Strikingly, a provocative hypothesis has recently emerged: RNAs, here again in particular miRNAs, may be less abundant in EVs than initially assumed. Instead, miRNAs appear as stable extracellular RNAs in non-vesicular fractions [15, 16]. Based on an absolute quantification of EV-associated RNAs evidence emerges that only a few to very few molecules can be detected per vesicle [17, 18]. This refers in particular to the miRNAs, but also to all the other RNA species associated with EVs [19]. Moreover, it makes no difference whether these are endogenous RNAs or derived from reporter constructs overexpressed in the cell of origin [20]. The rationale for this change in the paradigm is due to improved purification methods, which clearly show that a direct correlation between the EV purification method and RNA yield can be observed [21] suggesting that previous results are rather related to EV-associated RNAs than to RNAs packaged into EVs. Whereas differential ultracentrifugation used to be the method of choice in early years of EV research, combinations of several methods such as differential ultracentrifugation and size exclusion chromatography and/or density gradient centrifugation are currently being favoured [14]. This at least partially counteracts the co-purification of exRNAs, RNA binding protein (RNP) complexes and EVs, which results in lower RNA yield, since contaminating RNAs are no longer purified. In this context it is worth noting that in studies in which EVs were purified with high stringency, no RNA binding proteins (RBPs) could be identified (at least not those reported to be reported to be involved in RNA export into EVs) [8, 9]. Considering the dogma "RNA is never naked", the question now arises about how the RNAs are present in the vesicles. Is it sufficient that the vesicle itself protects RNA, and if so, how is the RNA exported from the cell into the EVs without RNA-binding proteins? Are the RNA binding proteins stripped off first? Although several mechanisms have already been linked to a selective release of RNAs, including sequence motifs and association with RBPs, the proposed mechanisms appear to be specific only to a well-defined subpopulation of RNAs rather than representing a general pathway [22, 23].
Concluding remarks
What does this mean for us? Do we need to rethink now about the enrichment and function of (mi)RNAs in EVs, which may not play a major role in EV biology?
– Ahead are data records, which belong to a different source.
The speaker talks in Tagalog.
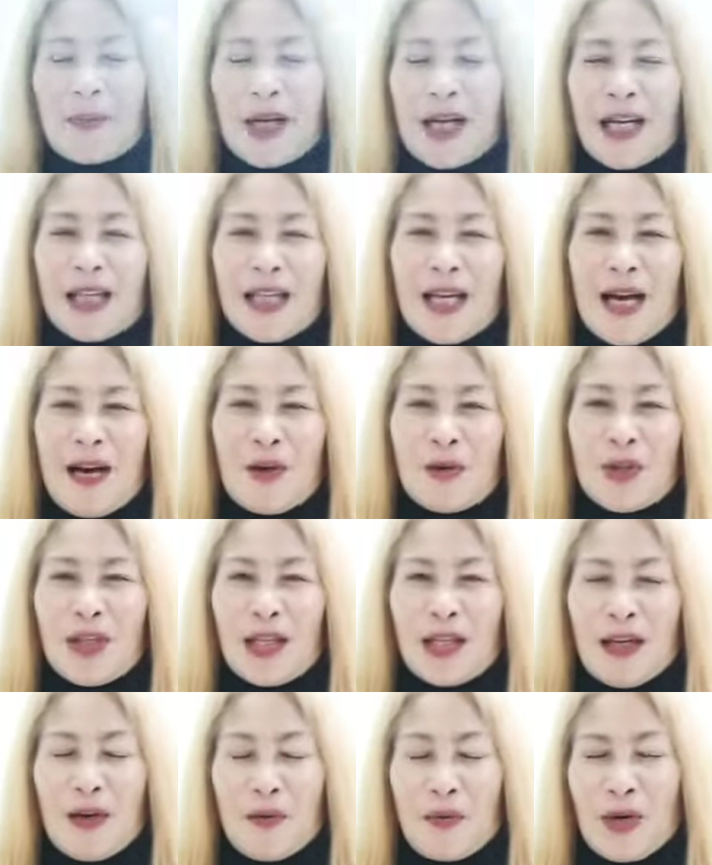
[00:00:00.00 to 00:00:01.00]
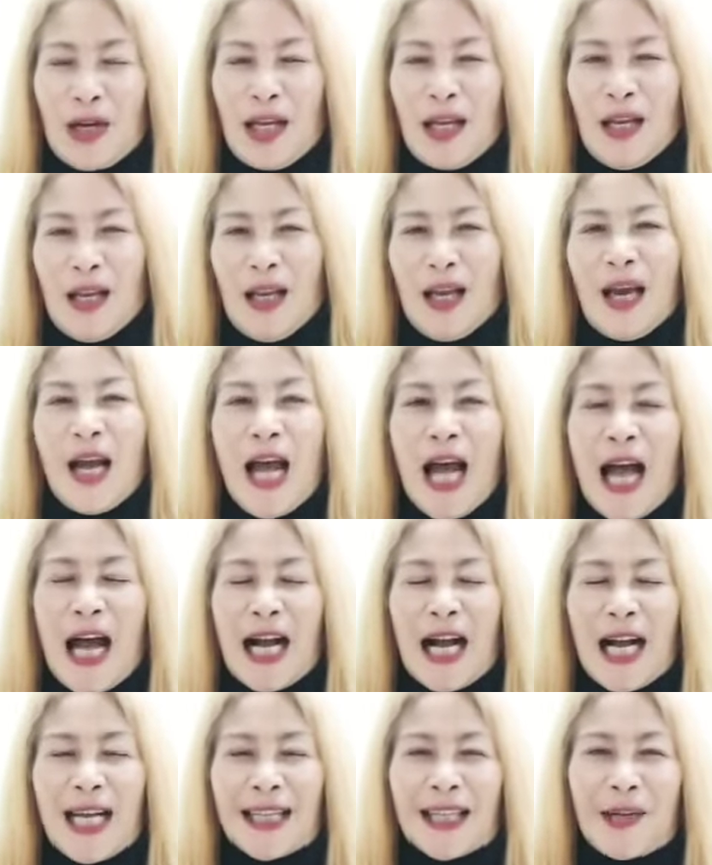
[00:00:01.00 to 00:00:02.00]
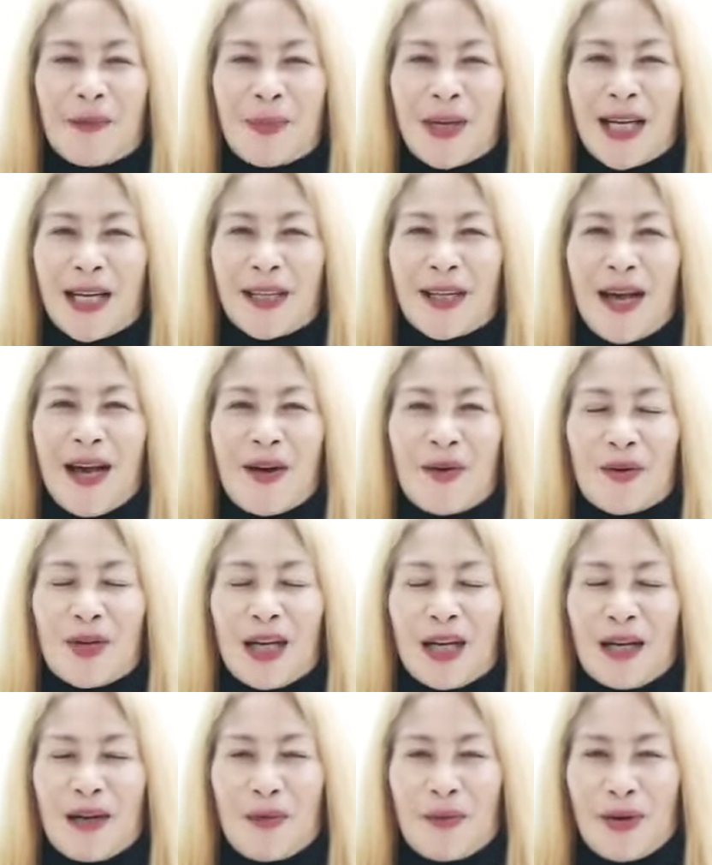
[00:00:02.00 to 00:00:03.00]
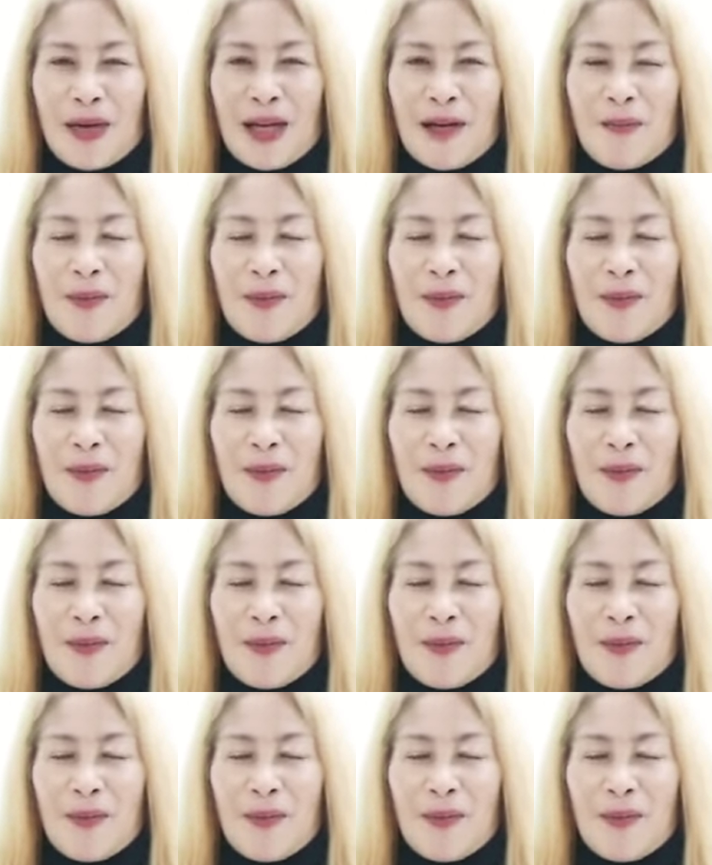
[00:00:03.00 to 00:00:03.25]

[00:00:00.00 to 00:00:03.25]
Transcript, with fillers: mga dahon ng laurel. Ang ating mga dahon ng laurel,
Nevertheless, we should keep an open mind when studying extracellular RNAs. Especially for miRNA, which, even if they are not enriched in EVs, remain important and valuable established extracellular RNAs that play an important role in biomarker development. From our point of view, the ongoing evolution of sophisticated and state-of-the-art technologies for isolation and analysis by the EV community are mandatory to unravel all the upcoming questions. It might become true that RNAs INSIDE vesicles have been overestimated, but this fact does not exclude that RNA can still be associated WITH and/or ON vesicles, preserving a functional role. As an example, the idea of a corona enveloping EVs [24] seems very interesting in our opinion (Figure 1).